WHAT TO PRODUCE
Exact copy, pictures excluded: print the lines from the one with "[730.75-731.75s]" through the final line of the records.

RECORD SET
################
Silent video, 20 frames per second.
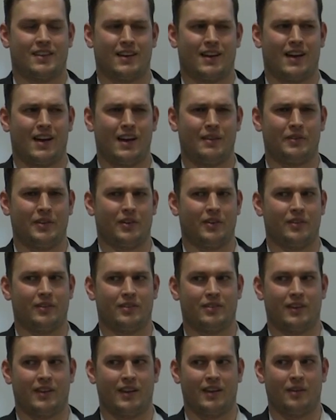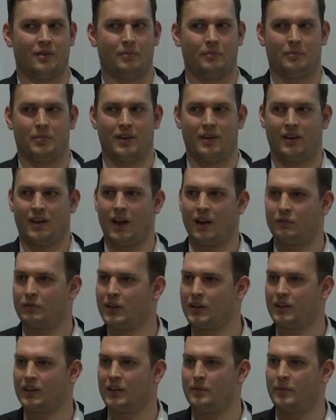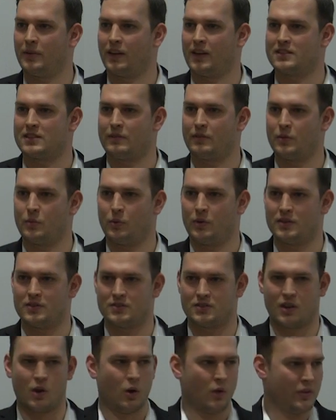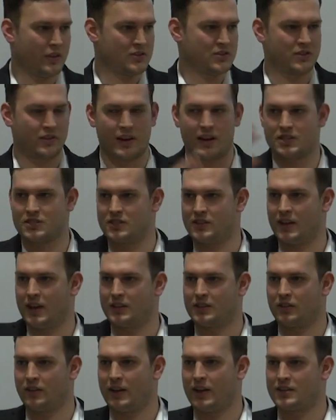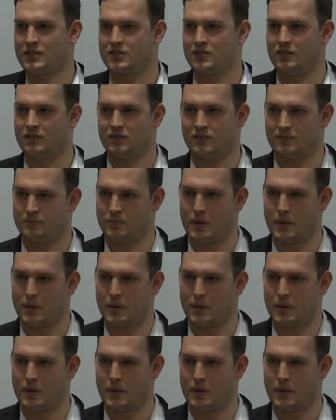kind of a good thing, but not really because everyone's going this direction, that direction.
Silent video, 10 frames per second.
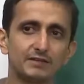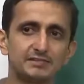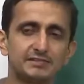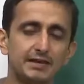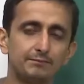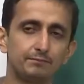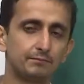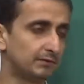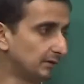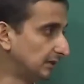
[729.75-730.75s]
the step,
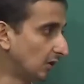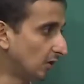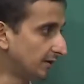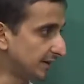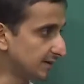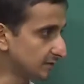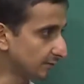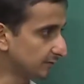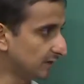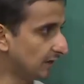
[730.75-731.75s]
the contents
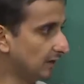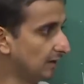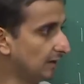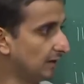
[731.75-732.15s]
of the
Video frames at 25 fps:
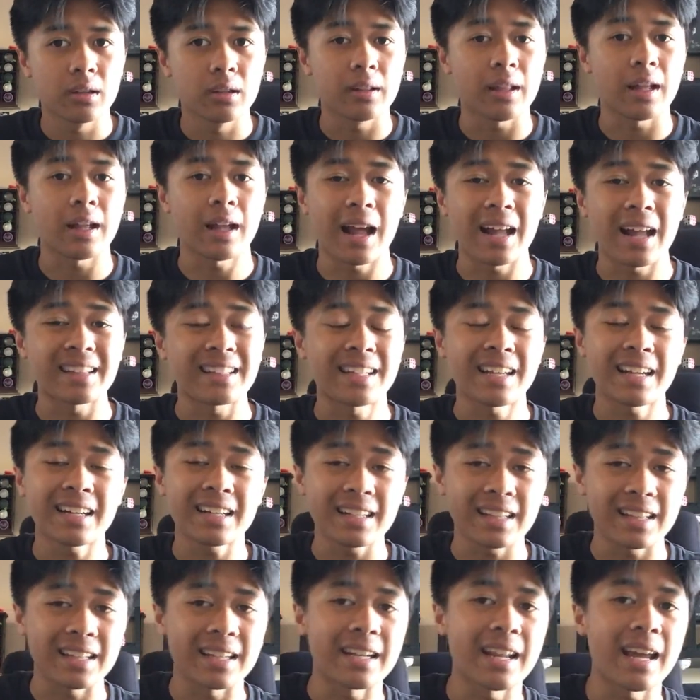That at the
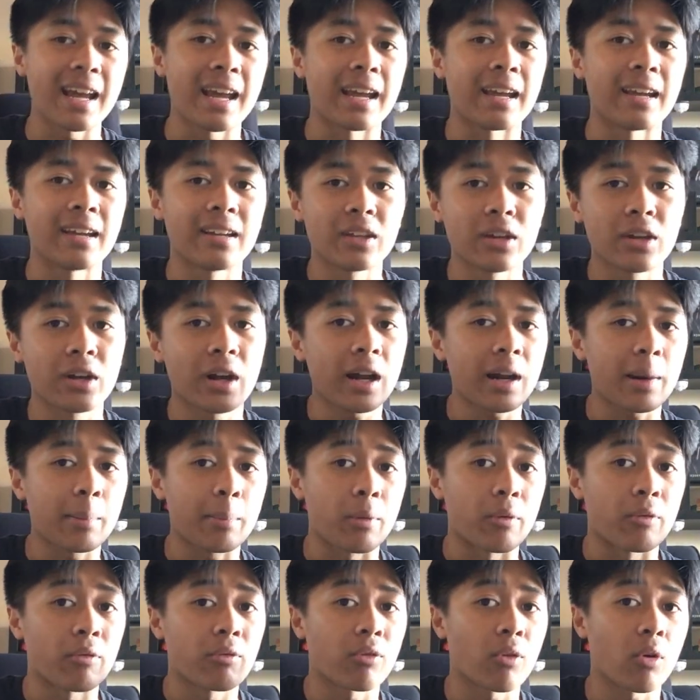end of the day, you gotta
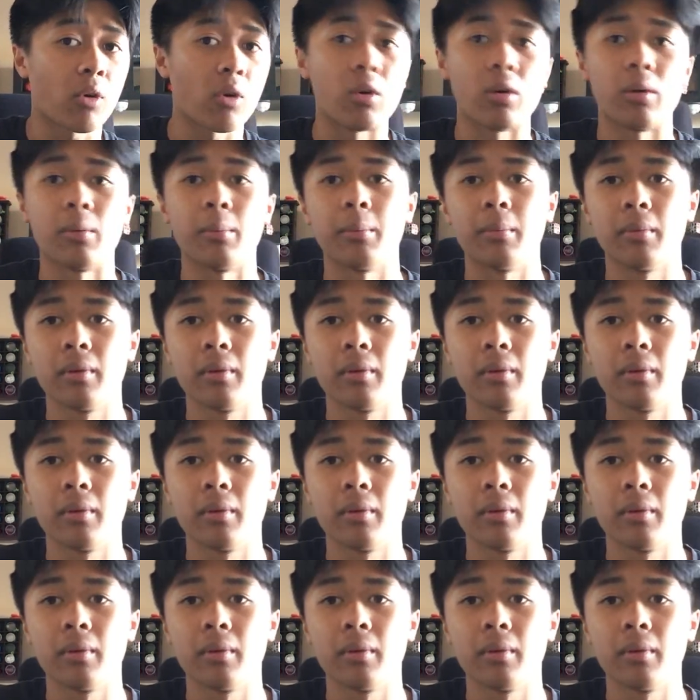perform.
################
COMPLETED EXERCISE
[730.75-731.75s]
the contents
[731.75-732.15s]
of the
Video frames at 25 fps:
That at the
end of the day, you gotta
perform.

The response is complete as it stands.